Items listed in a dataset:
++++++++++
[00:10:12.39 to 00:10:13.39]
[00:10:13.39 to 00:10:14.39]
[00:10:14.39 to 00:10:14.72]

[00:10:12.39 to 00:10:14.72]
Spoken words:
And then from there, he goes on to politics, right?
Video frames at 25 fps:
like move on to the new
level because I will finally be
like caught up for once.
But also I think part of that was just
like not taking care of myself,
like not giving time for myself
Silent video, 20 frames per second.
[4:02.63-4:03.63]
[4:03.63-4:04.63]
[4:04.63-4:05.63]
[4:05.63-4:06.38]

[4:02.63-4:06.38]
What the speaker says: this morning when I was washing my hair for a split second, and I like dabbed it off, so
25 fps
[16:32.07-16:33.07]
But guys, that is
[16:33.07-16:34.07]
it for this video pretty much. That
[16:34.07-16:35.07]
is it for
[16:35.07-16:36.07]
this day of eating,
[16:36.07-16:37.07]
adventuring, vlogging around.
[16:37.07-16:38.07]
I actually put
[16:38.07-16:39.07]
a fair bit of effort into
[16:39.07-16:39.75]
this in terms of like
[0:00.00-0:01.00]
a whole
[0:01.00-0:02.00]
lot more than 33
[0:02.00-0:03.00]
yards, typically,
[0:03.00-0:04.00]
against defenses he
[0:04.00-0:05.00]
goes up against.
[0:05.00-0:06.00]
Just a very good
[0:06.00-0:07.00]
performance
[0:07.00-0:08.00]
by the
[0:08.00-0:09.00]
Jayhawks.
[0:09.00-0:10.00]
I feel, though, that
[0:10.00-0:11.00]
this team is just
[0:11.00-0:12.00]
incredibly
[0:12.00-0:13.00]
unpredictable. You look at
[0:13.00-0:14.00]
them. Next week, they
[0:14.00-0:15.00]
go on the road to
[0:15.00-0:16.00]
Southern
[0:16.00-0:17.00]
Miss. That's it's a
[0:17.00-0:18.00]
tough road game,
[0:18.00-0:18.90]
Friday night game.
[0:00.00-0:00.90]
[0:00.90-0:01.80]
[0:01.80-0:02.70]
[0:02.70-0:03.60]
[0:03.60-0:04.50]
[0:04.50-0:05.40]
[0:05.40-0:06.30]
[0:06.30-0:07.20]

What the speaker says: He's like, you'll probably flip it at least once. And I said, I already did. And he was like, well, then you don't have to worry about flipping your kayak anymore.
++++++++++
No line may be left out; the records are to be transcribed in full.

[00:10:12.39 to 00:10:13.39]
[00:10:13.39 to 00:10:14.39]
[00:10:14.39 to 00:10:14.72]

[00:10:12.39 to 00:10:14.72]
Spoken words:
And then from there, he goes on to politics, right?
Video frames at 25 fps:
like move on to the new
level because I will finally be
like caught up for once.
But also I think part of that was just
like not taking care of myself,
like not giving time for myself
Silent video, 20 frames per second.
[4:02.63-4:03.63]
[4:03.63-4:04.63]
[4:04.63-4:05.63]
[4:05.63-4:06.38]

[4:02.63-4:06.38]
What the speaker says: this morning when I was washing my hair for a split second, and I like dabbed it off, so
25 fps
[16:32.07-16:33.07]
But guys, that is
[16:33.07-16:34.07]
it for this video pretty much. That
[16:34.07-16:35.07]
is it for
[16:35.07-16:36.07]
this day of eating,
[16:36.07-16:37.07]
adventuring, vlogging around.
[16:37.07-16:38.07]
I actually put
[16:38.07-16:39.07]
a fair bit of effort into
[16:39.07-16:39.75]
this in terms of like
[0:00.00-0:01.00]
a whole
[0:01.00-0:02.00]
lot more than 33
[0:02.00-0:03.00]
yards, typically,
[0:03.00-0:04.00]
against defenses he
[0:04.00-0:05.00]
goes up against.
[0:05.00-0:06.00]
Just a very good
[0:06.00-0:07.00]
performance
[0:07.00-0:08.00]
by the
[0:08.00-0:09.00]
Jayhawks.
[0:09.00-0:10.00]
I feel, though, that
[0:10.00-0:11.00]
this team is just
[0:11.00-0:12.00]
incredibly
[0:12.00-0:13.00]
unpredictable. You look at
[0:13.00-0:14.00]
them. Next week, they
[0:14.00-0:15.00]
go on the road to
[0:15.00-0:16.00]
Southern
[0:16.00-0:17.00]
Miss. That's it's a
[0:17.00-0:18.00]
tough road game,
[0:18.00-0:18.90]
Friday night game.
[0:00.00-0:00.90]
[0:00.90-0:01.80]
[0:01.80-0:02.70]
[0:02.70-0:03.60]
[0:03.60-0:04.50]
[0:04.50-0:05.40]
[0:05.40-0:06.30]
[0:06.30-0:07.20]

What the speaker says: He's like, you'll probably flip it at least once. And I said, I already did. And he was like, well, then you don't have to worry about flipping your kayak anymore.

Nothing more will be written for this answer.